**Exercise prompt:** All of the data below should come back exactly as written, minus its images.

*** Input data Section Begins ***

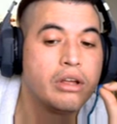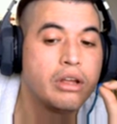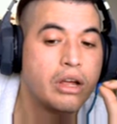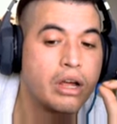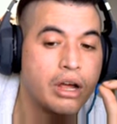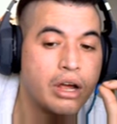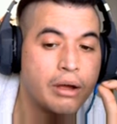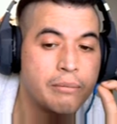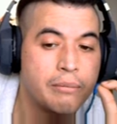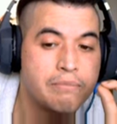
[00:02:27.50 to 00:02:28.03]

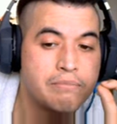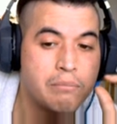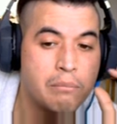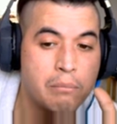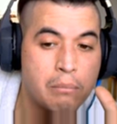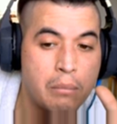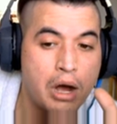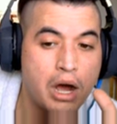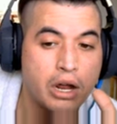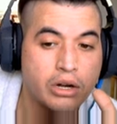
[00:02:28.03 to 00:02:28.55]
uh,
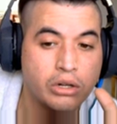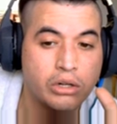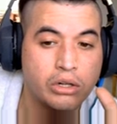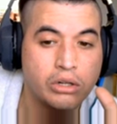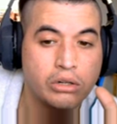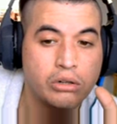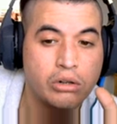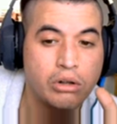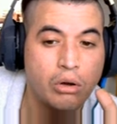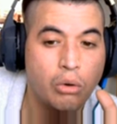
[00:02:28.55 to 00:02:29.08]

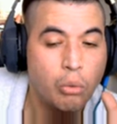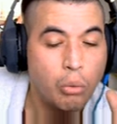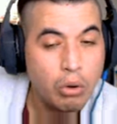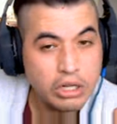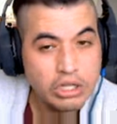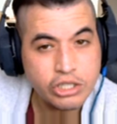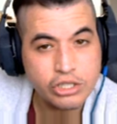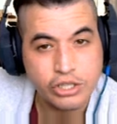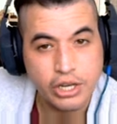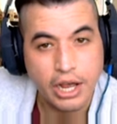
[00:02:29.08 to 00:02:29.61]
model
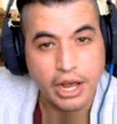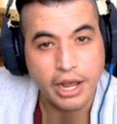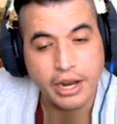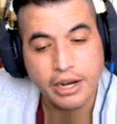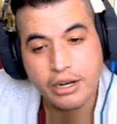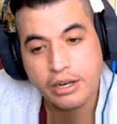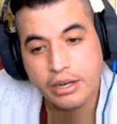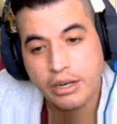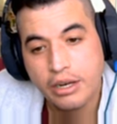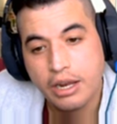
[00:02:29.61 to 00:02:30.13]
one
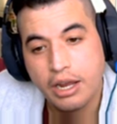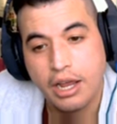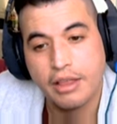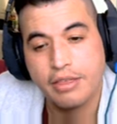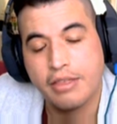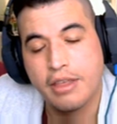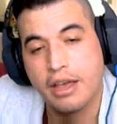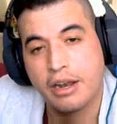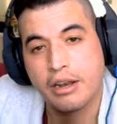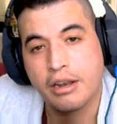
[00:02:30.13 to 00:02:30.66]
side and
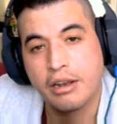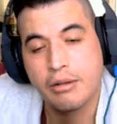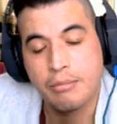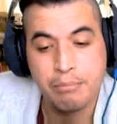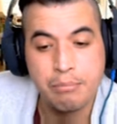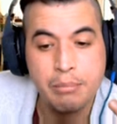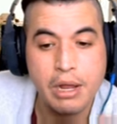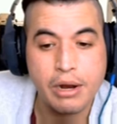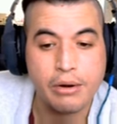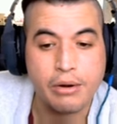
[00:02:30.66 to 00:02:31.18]
then
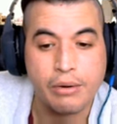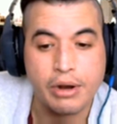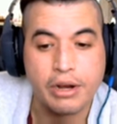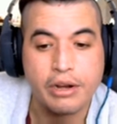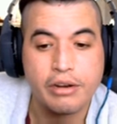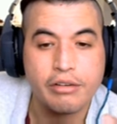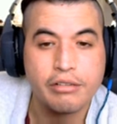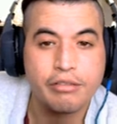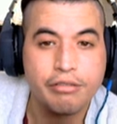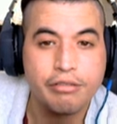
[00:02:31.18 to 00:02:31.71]
mirror
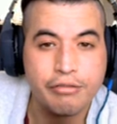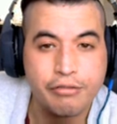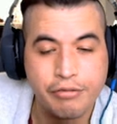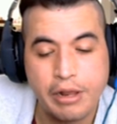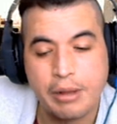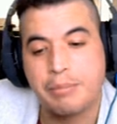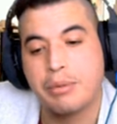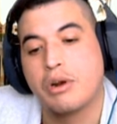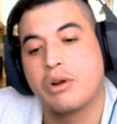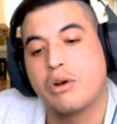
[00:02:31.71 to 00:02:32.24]
it,
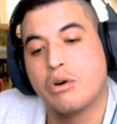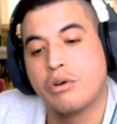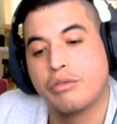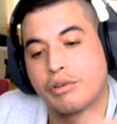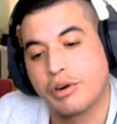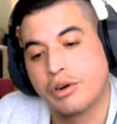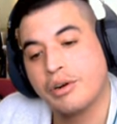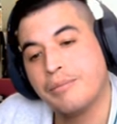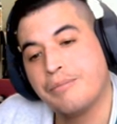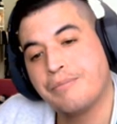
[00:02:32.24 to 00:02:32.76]
flip it
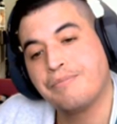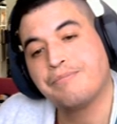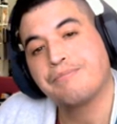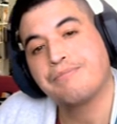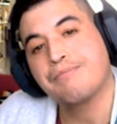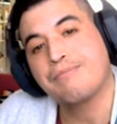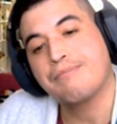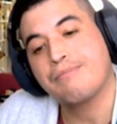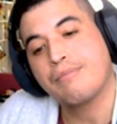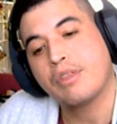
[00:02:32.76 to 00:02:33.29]
over,
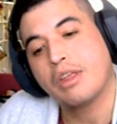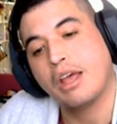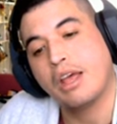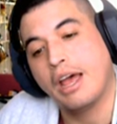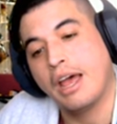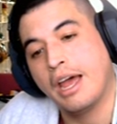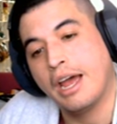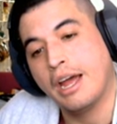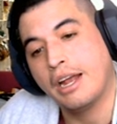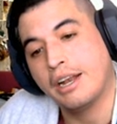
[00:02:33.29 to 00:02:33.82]

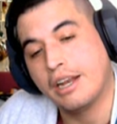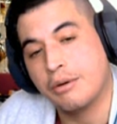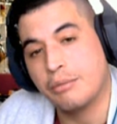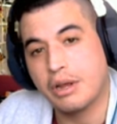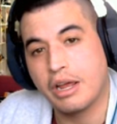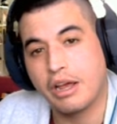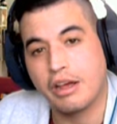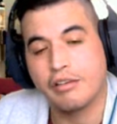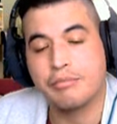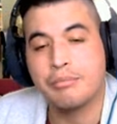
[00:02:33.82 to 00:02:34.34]
and then we
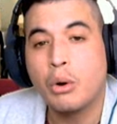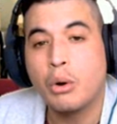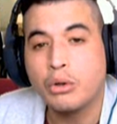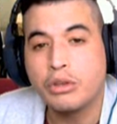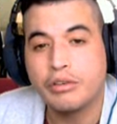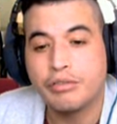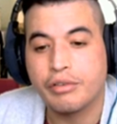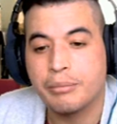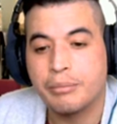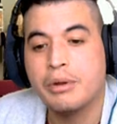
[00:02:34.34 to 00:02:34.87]
have both
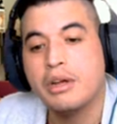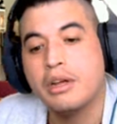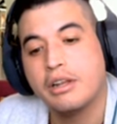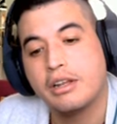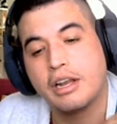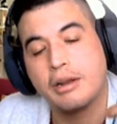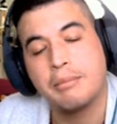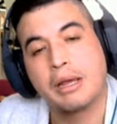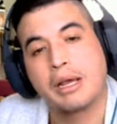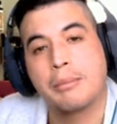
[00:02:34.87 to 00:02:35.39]
of them,
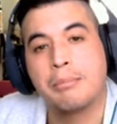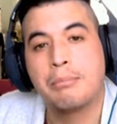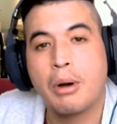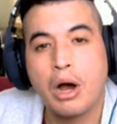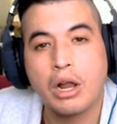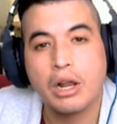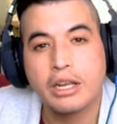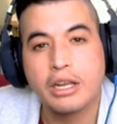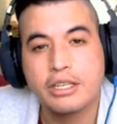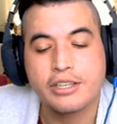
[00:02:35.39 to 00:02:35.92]
then make a
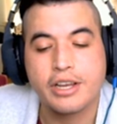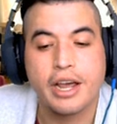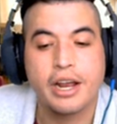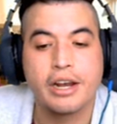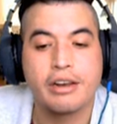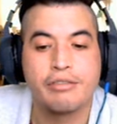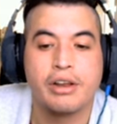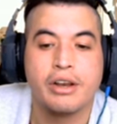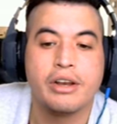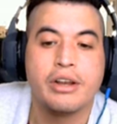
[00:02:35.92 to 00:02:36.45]
ball inside
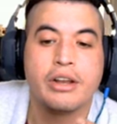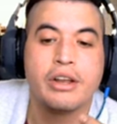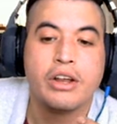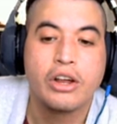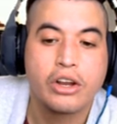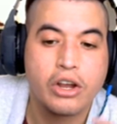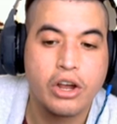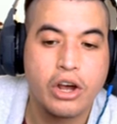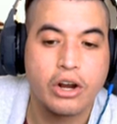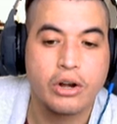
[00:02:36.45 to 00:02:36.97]
of it,
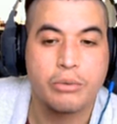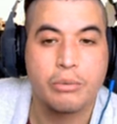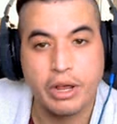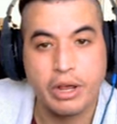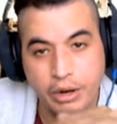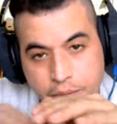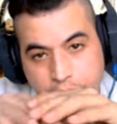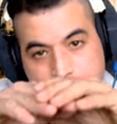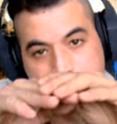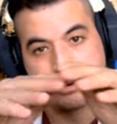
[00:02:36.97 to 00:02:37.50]
cut
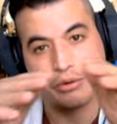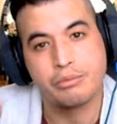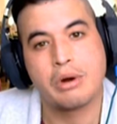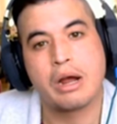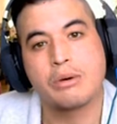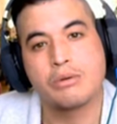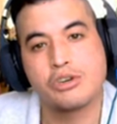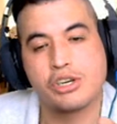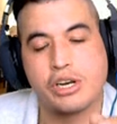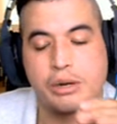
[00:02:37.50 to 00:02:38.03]
away where the
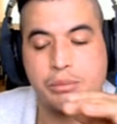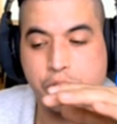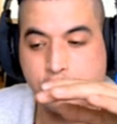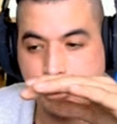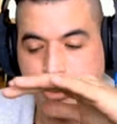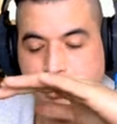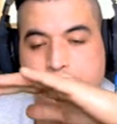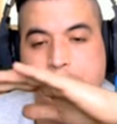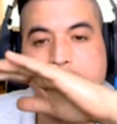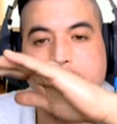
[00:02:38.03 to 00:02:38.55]
round shape
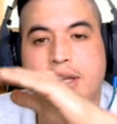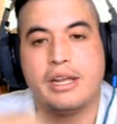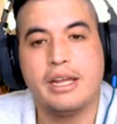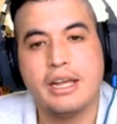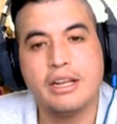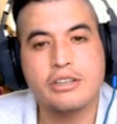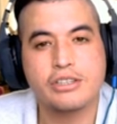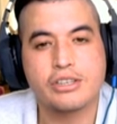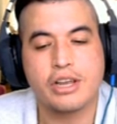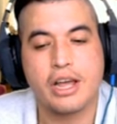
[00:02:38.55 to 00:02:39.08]
should be
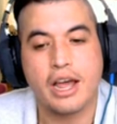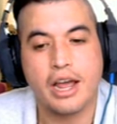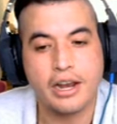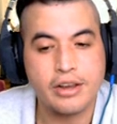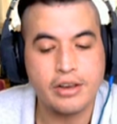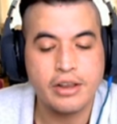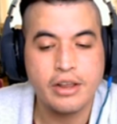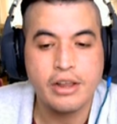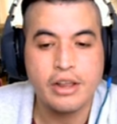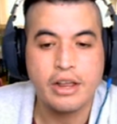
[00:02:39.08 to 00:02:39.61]
inside,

*** Input data Section Ends ***

**Output:**
[00:02:27.50 to 00:02:28.03]

[00:02:28.03 to 00:02:28.55]
uh,
[00:02:28.55 to 00:02:29.08]

[00:02:29.08 to 00:02:29.61]
model
[00:02:29.61 to 00:02:30.13]
one
[00:02:30.13 to 00:02:30.66]
side and
[00:02:30.66 to 00:02:31.18]
then
[00:02:31.18 to 00:02:31.71]
mirror
[00:02:31.71 to 00:02:32.24]
it,
[00:02:32.24 to 00:02:32.76]
flip it
[00:02:32.76 to 00:02:33.29]
over,
[00:02:33.29 to 00:02:33.82]

[00:02:33.82 to 00:02:34.34]
and then we
[00:02:34.34 to 00:02:34.87]
have both
[00:02:34.87 to 00:02:35.39]
of them,
[00:02:35.39 to 00:02:35.92]
then make a
[00:02:35.92 to 00:02:36.45]
ball inside
[00:02:36.45 to 00:02:36.97]
of it,
[00:02:36.97 to 00:02:37.50]
cut
[00:02:37.50 to 00:02:38.03]
away where the
[00:02:38.03 to 00:02:38.55]
round shape
[00:02:38.55 to 00:02:39.08]
should be
[00:02:39.08 to 00:02:39.61]
inside,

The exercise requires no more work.